Collected data
▬▬▬
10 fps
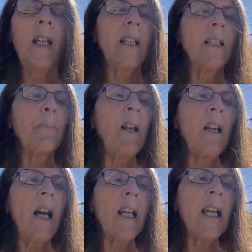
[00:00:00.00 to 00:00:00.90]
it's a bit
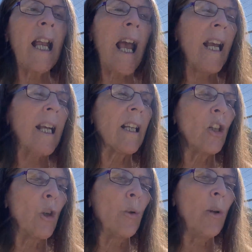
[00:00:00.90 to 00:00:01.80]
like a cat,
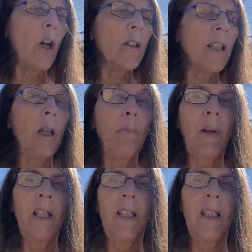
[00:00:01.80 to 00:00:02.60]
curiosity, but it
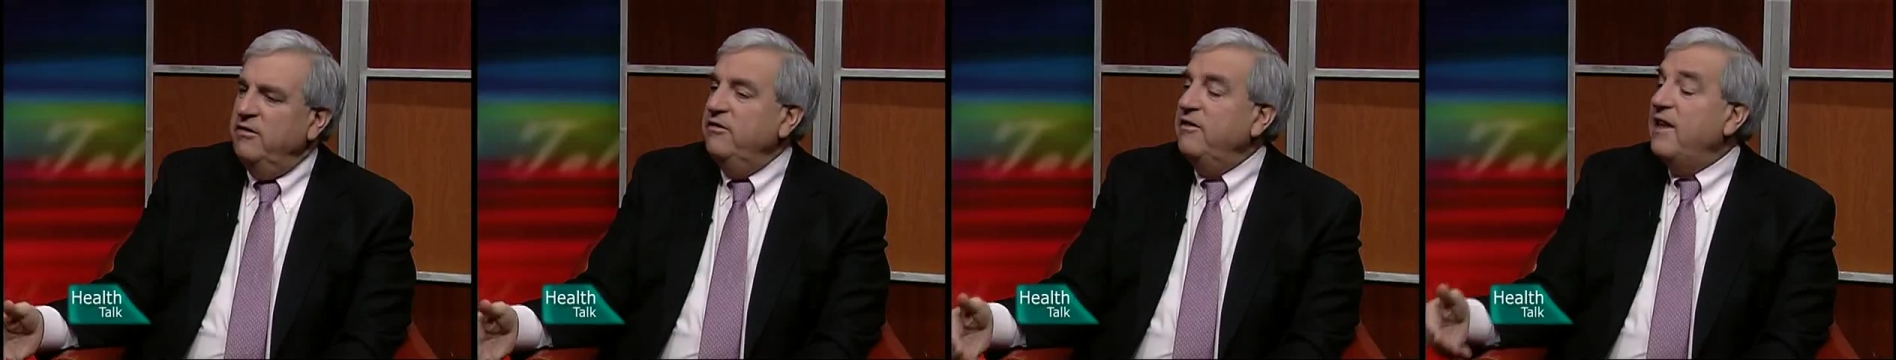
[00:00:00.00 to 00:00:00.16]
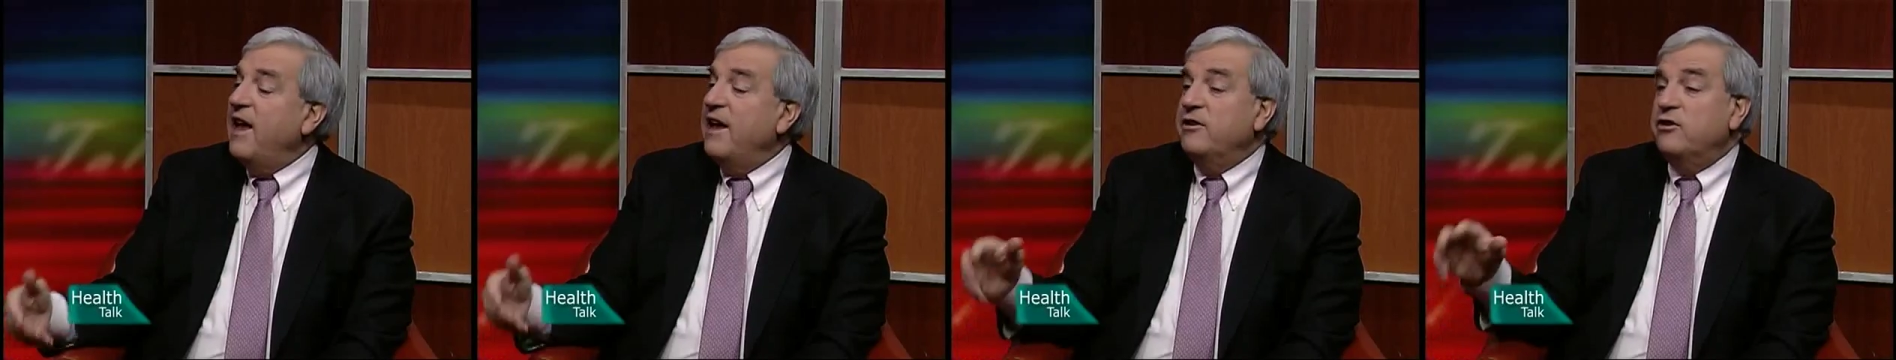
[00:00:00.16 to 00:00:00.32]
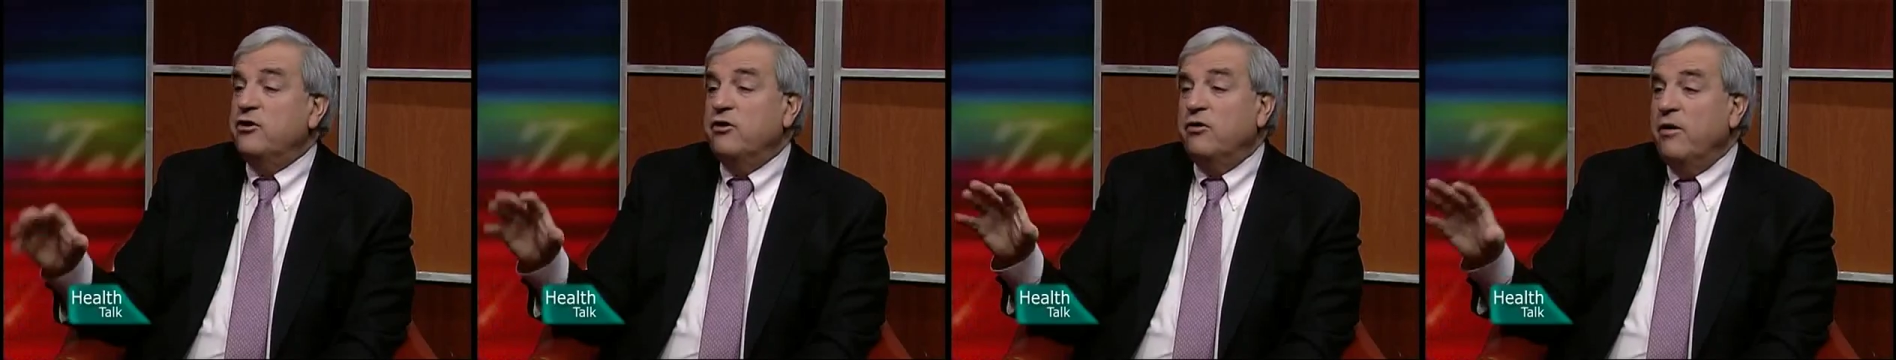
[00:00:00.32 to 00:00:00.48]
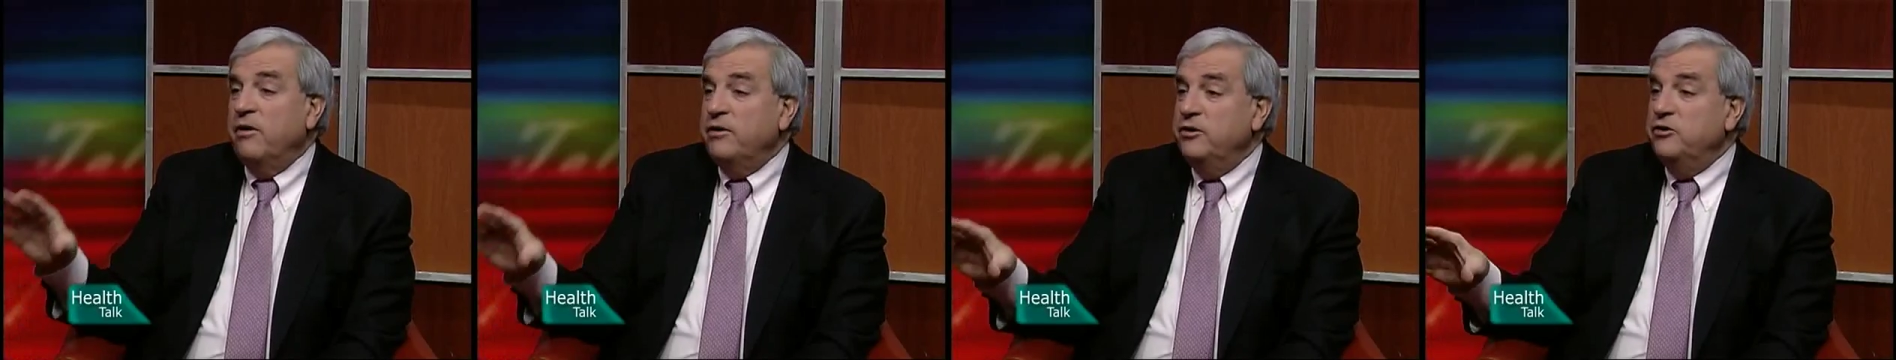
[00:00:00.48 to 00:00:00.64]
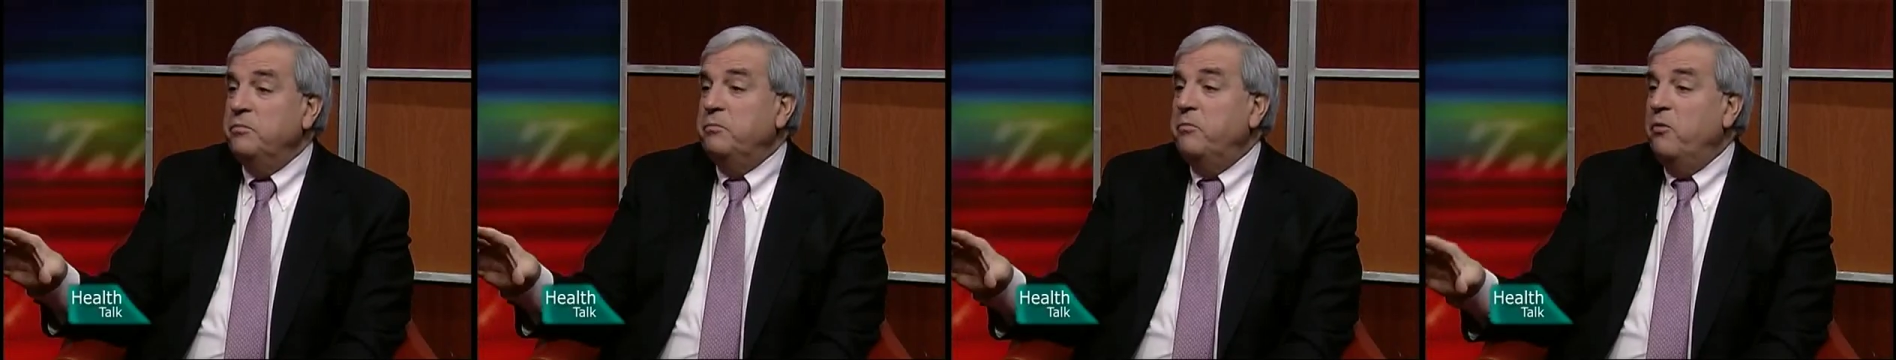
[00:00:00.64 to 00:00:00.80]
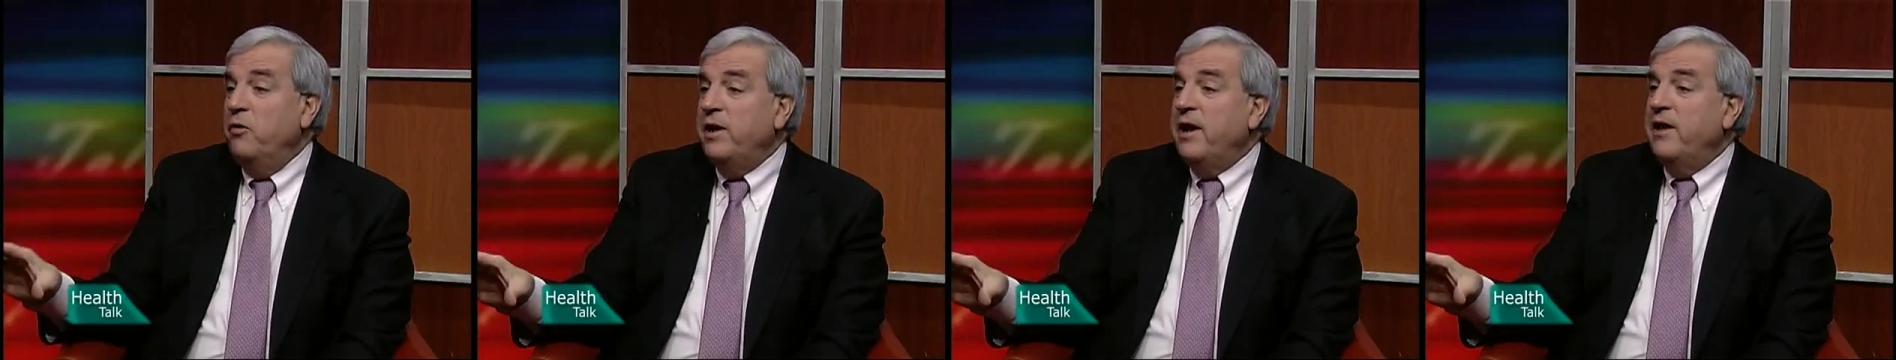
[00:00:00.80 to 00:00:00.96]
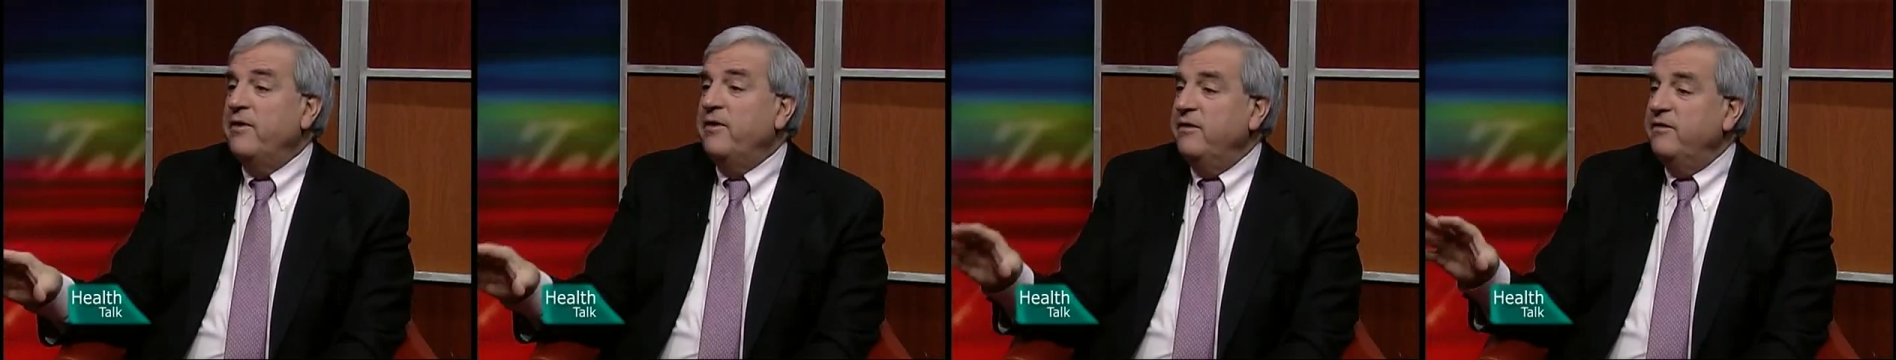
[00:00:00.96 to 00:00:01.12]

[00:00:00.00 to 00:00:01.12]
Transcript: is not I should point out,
▬▬▬
WORK INSTRUCTION »
The result should be an exact repetition of all the records. Drop the pictures.

RESPONSE TO THIS TASK »
10 fps
[00:00:00.00 to 00:00:00.90]
it's a bit
[00:00:00.90 to 00:00:01.80]
like a cat,
[00:00:01.80 to 00:00:02.60]
curiosity, but it
[00:00:00.00 to 00:00:00.16]
[00:00:00.16 to 00:00:00.32]
[00:00:00.32 to 00:00:00.48]
[00:00:00.48 to 00:00:00.64]
[00:00:00.64 to 00:00:00.80]
[00:00:00.80 to 00:00:00.96]
[00:00:00.96 to 00:00:01.12]

[00:00:00.00 to 00:00:01.12]
Transcript: is not I should point out,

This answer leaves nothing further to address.